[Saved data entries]

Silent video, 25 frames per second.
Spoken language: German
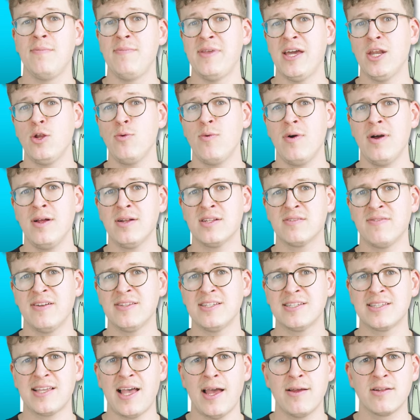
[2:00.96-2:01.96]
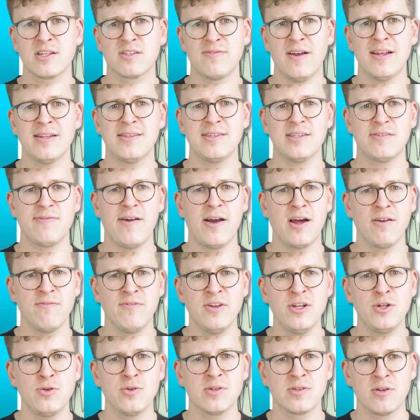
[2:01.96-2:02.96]
Im Januar 2023 waren
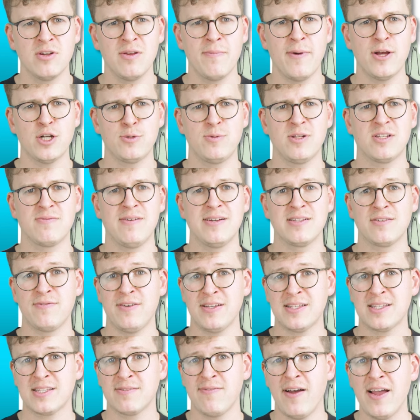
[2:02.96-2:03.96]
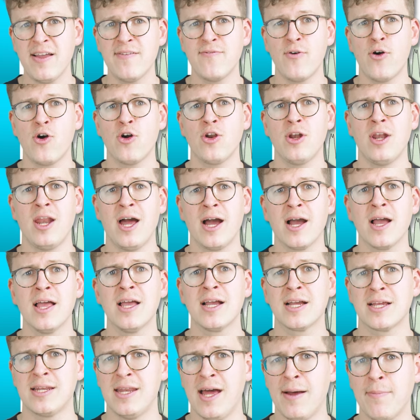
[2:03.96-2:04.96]
Wind und Sonne beispielsweise fast zwei Wochen lang
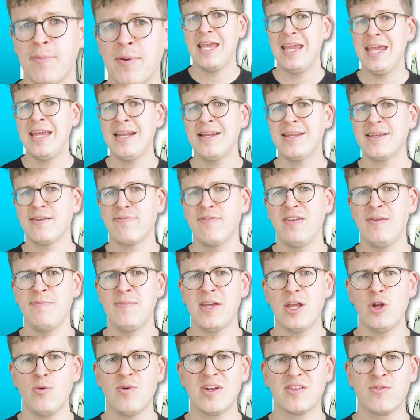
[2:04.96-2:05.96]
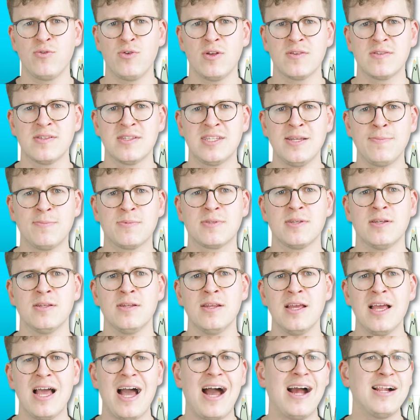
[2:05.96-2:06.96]
knapp, ähnlich wie im Januar
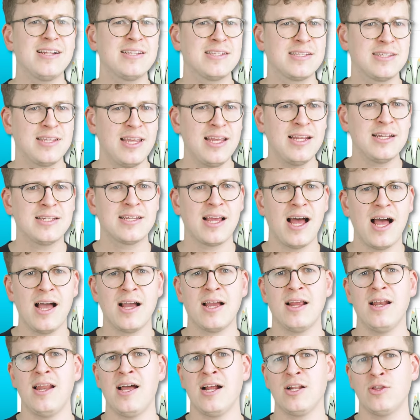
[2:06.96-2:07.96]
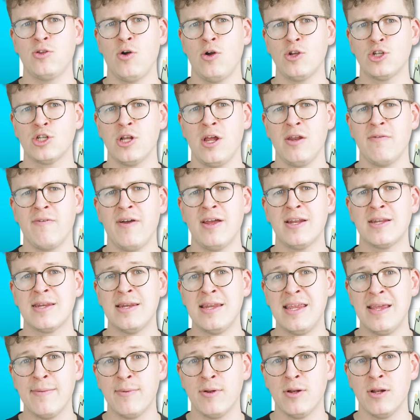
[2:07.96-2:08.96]
2017, als zehn Tage lang deutschlandweit
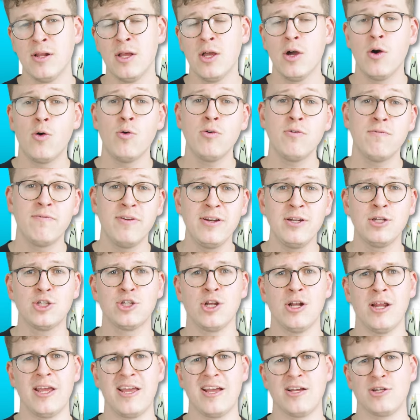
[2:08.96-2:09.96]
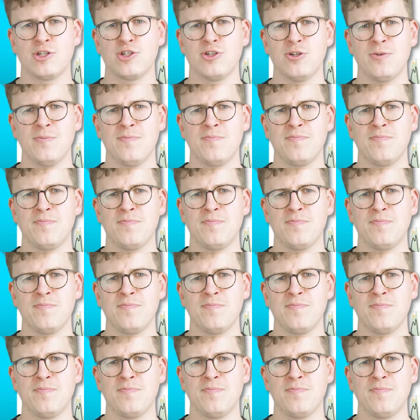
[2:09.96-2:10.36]
Nebel und Windstille herrschte.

### Required work:
From the first line to the last, retype the entries above exactly, minus the pictures.

### Solution:
Silent video, 25 frames per second.
Spoken language: German
[2:00.96-2:01.96]
[2:01.96-2:02.96]
Im Januar 2023 waren
[2:02.96-2:03.96]
[2:03.96-2:04.96]
Wind und Sonne beispielsweise fast zwei Wochen lang
[2:04.96-2:05.96]
[2:05.96-2:06.96]
knapp, ähnlich wie im Januar
[2:06.96-2:07.96]
[2:07.96-2:08.96]
2017, als zehn Tage lang deutschlandweit
[2:08.96-2:09.96]
[2:09.96-2:10.36]
Nebel und Windstille herrschte.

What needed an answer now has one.